--- START ---

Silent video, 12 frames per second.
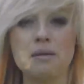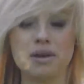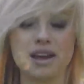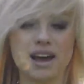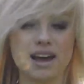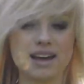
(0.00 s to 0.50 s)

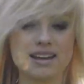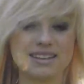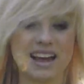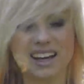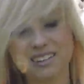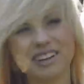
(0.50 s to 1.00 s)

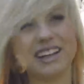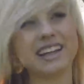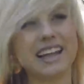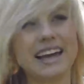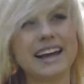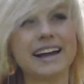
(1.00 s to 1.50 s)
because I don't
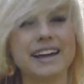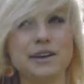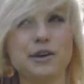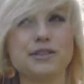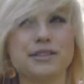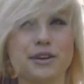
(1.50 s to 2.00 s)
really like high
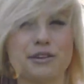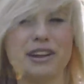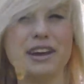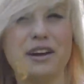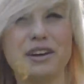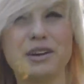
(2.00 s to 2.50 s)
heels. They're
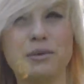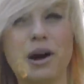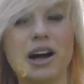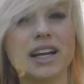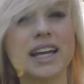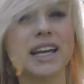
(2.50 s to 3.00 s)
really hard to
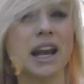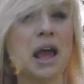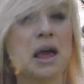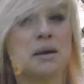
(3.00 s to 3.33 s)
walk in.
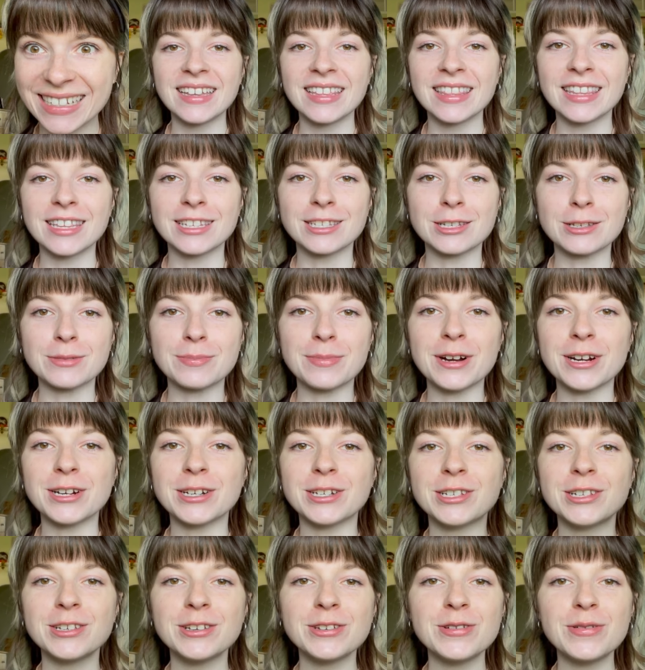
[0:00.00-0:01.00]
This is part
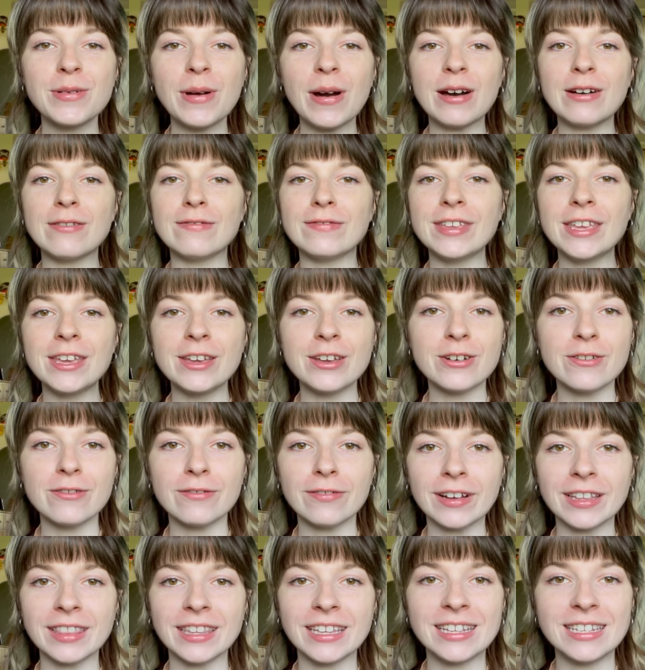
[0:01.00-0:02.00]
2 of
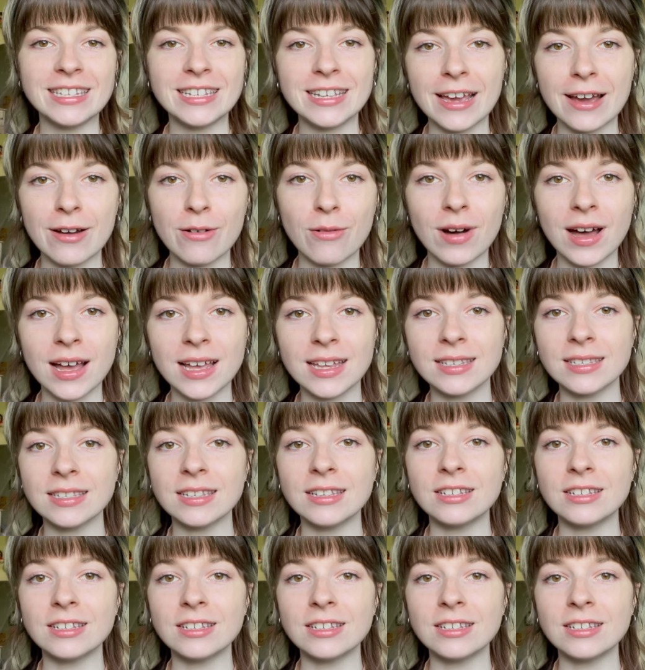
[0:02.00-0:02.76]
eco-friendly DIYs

--- END ---

## [EXERCISE DESCRIPTION]
These lines alone form the answer: the one containing "(3.00 s to 3.33 s)" and every line after it through the end of the material, exactly as written, pictures left out.

## [RESPONSE BELOW]
(3.00 s to 3.33 s)
walk in.
[0:00.00-0:01.00]
This is part
[0:01.00-0:02.00]
2 of
[0:02.00-0:02.76]
eco-friendly DIYs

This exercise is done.